Teresina, como de resto todo o Brasil vivia dias efusivos e dourados desde a conquista da copa do mundo, no México, em 1970. Mas o divertimento mesmo se restringia aos bailes nos clubes da capital e às festas nos inferninhos de ponta de rua. O rock nacional mal tinha dado os primeiros passos por aqui e a moda era escutar Maluco Beleza, com Raul Seixas, e Ovelha Negra, com Rita Lee, e outros menos cotados. As Tv’s eram raríssimas. Só nas residências abastadas da nossa “aristocracia saraivana” se podia encontrar esse apetrecho da nova era que se abria no campo das comunicações de massa. Quem, como eu, morava no Bairro de Fátima, então, que naquele tempo de final do primeiro governo Alberto Silva, e era ovelha de Dom Avelar Brandão Vilela, o divertimento era mesmo só a missa celebrada pelo novíssimo padre Tony Batista, recém-chegado com a missão de catequisar naquela distante paróquia. A avenida Nossa Senhora de Fátima terminava exatamente na praça da Igreja. O Bairro de Fátima terminava mesmo ali. Por trás da igreja só mesmo vereda de tropa de jumentos com cangalhas suportando o peso dos jacás repletos de frutas e legumes para vender no mercado central de Teresina ou no mercado do Mafuá. Imaginem aí, nem um mercado o bairro possuía.

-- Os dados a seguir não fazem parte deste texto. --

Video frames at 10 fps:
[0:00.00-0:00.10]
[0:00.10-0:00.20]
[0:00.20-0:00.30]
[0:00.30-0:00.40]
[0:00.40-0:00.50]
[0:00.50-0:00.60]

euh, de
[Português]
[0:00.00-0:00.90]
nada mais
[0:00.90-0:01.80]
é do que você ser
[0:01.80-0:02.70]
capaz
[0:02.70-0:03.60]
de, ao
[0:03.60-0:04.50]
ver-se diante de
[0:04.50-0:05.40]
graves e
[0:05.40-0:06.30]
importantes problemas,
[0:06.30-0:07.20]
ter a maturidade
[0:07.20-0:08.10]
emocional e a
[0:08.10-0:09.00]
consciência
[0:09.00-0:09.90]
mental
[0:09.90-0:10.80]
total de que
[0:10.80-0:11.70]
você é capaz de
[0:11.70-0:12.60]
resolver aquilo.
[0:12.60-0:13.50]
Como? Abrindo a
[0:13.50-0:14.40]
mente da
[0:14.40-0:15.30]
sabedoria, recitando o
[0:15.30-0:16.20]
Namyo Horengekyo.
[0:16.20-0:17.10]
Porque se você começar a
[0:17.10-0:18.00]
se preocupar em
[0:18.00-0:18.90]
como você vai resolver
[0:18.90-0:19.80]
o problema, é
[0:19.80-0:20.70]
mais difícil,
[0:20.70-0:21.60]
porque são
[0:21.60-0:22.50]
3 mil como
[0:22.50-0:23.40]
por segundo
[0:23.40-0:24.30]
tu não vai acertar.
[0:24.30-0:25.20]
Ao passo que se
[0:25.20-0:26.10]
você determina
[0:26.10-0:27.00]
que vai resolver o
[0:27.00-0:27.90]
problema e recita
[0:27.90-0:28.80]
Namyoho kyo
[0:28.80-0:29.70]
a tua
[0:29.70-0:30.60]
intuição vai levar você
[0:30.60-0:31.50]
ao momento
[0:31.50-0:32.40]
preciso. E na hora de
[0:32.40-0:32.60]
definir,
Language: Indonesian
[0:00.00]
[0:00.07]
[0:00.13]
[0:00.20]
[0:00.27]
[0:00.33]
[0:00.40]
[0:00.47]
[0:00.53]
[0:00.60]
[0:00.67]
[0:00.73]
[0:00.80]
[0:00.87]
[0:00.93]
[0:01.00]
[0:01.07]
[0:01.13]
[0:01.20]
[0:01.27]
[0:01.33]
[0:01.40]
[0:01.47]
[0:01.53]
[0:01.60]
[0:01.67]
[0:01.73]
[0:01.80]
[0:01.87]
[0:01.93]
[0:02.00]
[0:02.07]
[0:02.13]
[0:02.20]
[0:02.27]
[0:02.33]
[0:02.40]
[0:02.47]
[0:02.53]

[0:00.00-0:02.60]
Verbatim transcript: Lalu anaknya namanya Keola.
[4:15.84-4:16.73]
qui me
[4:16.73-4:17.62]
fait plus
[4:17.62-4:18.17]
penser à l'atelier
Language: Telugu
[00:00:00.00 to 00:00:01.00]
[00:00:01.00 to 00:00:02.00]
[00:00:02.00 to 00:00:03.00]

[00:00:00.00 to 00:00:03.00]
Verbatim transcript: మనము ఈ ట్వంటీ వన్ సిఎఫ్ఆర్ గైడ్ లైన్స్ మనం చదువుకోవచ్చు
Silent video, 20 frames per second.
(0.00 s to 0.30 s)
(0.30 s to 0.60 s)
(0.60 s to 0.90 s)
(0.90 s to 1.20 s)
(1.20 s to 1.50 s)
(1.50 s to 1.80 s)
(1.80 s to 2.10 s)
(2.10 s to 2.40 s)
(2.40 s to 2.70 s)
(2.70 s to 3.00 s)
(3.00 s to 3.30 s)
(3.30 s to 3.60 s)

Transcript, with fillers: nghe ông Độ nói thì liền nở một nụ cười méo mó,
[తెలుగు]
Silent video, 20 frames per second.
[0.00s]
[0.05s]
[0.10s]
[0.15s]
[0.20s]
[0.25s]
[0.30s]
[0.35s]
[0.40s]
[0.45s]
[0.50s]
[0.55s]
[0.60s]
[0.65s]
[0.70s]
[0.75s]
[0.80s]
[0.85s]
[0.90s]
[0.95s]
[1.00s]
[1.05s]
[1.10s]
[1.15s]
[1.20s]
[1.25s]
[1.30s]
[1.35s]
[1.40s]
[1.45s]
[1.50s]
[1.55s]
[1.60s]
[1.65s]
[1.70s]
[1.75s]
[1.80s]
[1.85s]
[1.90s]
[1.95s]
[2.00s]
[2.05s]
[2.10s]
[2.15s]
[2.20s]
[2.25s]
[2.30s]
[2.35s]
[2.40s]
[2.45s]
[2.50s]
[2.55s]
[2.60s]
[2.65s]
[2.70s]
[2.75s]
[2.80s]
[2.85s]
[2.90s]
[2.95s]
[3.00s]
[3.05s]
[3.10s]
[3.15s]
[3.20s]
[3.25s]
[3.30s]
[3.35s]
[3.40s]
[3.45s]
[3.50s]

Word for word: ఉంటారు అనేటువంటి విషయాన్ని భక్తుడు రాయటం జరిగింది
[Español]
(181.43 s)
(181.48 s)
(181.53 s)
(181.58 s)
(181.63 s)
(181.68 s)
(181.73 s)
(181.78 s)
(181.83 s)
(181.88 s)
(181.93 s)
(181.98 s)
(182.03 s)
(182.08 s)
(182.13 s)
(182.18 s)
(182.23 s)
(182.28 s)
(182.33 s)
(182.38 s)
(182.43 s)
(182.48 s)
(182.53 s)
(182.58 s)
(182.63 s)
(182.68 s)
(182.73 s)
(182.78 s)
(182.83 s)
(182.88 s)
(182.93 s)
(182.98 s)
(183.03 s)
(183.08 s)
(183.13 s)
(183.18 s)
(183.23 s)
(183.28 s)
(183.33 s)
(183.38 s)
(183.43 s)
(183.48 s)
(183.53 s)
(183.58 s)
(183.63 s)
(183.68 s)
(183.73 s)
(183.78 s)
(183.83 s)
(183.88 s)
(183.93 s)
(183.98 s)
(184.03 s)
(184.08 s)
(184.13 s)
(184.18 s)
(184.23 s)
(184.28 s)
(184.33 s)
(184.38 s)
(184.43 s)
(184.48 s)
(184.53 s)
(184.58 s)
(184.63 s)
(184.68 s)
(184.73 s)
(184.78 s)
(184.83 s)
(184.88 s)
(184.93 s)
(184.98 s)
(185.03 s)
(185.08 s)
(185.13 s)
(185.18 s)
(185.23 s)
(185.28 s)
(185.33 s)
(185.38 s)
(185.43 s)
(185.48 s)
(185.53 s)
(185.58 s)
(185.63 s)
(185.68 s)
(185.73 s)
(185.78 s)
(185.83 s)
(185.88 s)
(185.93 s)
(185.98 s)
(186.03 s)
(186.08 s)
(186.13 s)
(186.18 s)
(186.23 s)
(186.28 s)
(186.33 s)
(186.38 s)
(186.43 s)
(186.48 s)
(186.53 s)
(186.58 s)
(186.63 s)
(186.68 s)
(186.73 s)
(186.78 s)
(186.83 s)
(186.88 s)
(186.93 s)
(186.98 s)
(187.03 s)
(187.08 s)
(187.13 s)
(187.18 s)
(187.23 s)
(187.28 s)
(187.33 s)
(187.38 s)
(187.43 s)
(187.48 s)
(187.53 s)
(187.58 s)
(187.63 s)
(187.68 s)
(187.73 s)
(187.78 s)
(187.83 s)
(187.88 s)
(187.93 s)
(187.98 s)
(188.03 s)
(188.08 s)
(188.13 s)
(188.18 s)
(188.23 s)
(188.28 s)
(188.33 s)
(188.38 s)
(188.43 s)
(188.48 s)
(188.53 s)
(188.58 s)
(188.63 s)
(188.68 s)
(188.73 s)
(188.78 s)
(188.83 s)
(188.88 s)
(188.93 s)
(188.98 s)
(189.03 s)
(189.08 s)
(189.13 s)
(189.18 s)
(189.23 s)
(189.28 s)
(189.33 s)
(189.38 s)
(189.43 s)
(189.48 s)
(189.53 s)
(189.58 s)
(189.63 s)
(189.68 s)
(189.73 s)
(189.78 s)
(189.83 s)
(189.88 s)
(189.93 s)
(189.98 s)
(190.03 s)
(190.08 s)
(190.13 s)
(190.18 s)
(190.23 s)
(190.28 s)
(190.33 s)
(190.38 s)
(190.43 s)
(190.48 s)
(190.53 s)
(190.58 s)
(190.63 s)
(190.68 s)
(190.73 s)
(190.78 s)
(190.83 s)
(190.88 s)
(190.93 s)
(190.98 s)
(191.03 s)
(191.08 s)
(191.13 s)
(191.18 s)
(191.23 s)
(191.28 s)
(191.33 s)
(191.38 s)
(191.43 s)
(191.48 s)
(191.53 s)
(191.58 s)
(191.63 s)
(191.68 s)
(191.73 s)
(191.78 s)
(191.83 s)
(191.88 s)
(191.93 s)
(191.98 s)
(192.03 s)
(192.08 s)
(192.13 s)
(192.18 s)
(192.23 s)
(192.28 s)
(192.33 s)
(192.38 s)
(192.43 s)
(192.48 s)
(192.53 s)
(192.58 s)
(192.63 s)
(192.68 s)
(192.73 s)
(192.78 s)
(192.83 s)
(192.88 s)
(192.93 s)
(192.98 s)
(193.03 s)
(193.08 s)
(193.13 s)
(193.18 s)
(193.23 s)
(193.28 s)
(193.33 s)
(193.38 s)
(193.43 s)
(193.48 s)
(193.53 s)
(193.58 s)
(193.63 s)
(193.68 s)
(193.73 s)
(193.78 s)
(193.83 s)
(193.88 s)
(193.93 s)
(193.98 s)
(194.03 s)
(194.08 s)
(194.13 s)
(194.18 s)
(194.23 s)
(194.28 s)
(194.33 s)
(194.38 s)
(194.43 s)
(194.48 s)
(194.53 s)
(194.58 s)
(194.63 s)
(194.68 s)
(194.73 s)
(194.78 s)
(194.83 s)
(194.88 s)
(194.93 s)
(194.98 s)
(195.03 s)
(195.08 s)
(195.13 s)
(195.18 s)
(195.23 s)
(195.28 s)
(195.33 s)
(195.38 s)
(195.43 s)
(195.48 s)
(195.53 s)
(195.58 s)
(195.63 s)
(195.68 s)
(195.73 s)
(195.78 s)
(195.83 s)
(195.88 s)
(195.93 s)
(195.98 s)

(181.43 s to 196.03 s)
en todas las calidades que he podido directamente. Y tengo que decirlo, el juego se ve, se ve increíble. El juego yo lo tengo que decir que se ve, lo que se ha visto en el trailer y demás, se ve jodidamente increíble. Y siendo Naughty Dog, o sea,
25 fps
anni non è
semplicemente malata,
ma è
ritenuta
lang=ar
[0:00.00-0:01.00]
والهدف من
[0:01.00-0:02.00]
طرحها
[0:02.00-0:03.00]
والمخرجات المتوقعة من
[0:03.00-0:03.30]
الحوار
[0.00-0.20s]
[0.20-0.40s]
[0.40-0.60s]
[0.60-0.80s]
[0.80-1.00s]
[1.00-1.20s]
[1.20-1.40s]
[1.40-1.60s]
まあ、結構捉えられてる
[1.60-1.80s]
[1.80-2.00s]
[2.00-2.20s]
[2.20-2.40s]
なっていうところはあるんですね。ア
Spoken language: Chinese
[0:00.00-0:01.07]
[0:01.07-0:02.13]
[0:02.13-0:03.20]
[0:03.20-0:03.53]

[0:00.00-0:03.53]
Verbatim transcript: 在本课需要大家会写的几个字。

O divertimento da juventude era mesmo restrito às missas do sábado e do domingo, ministrada sempre à noitinha, o que nos permitia em seguida passear na grande praça, sempre no sentido horário, enquanto as moças faziam o mesmo passeio no sentido anti-horário. Era como podíamos “paquerar” e admirar a beleza das moçoilas que, às vezes, sequer tinham debutado. As paqueras eram, de certo modo vigiadas pelos pais e os namoros requeriam respeito. A intimidade do casal só era possível depois de longo tempo juntos. Não era raro a moça trazer em sua companhia uma outra pessoa da família que tinha a missão de vigiá-la. E a intimidade do casal não passava mesmo de inocentes beijos e passear de mãos dadas. Hoje isso soa como se estivéssemos falando de ET’s.
Durante a semana de trabalho dos pais o que nos restava era mesmo estudar nos estabelecimentos educacionais do estado existentes no bairro ou no centro da cidade. No meu caso, estudava no Colégio Leao XIII no centro, cujo rigoroso diretor, Professor Moacir Madeira Campos exigia prudência no comportamento juvenil. Para o deslocamento nos utilizávamos de uma pequena e precária empresa de ônibus que fazia a “linha” Bairro de Fátima ao Centro. Em seguida, era retornar para casa e à noite, em companhia de muitos desocupados, ficar esperando a hora de assistir a novela Gabriela na única TV do Bairro, instalada na praça pela Prefeitura de Teresina para garantir o mínimo de ocupação da juventude e contribuindo para evitar que cabeças vazias fizessem bobagens.
Certa noite, com a molecada toda sentado no chão rústico de cimento da praça se voltam todos ao mesmo tempo e surpreendidos pela chegada de assíduo frequentador do lugar para acompanhar a dita novela. O homem vinha em desabalada carreira, como se o tempo lhe faltasse para respirar ou escorresse por entre os dedos num último sopro da vida. Cansado, suado às bicas, rebola ao chão sua bicicleta e esbaforido pergunta de chofre: a Gabriela já passou?
De pronto, um gaiato a postos para aproveitar essas deixas, respondeu: Rapaz só se foi pela rua de trás da igreja. Por aqui não vi, não. A gargalhada foi geral. Já podíamos voltar para casa e dormir feliz.
Era assim, de forma leve, que a juventude dos anos setenta se divertia!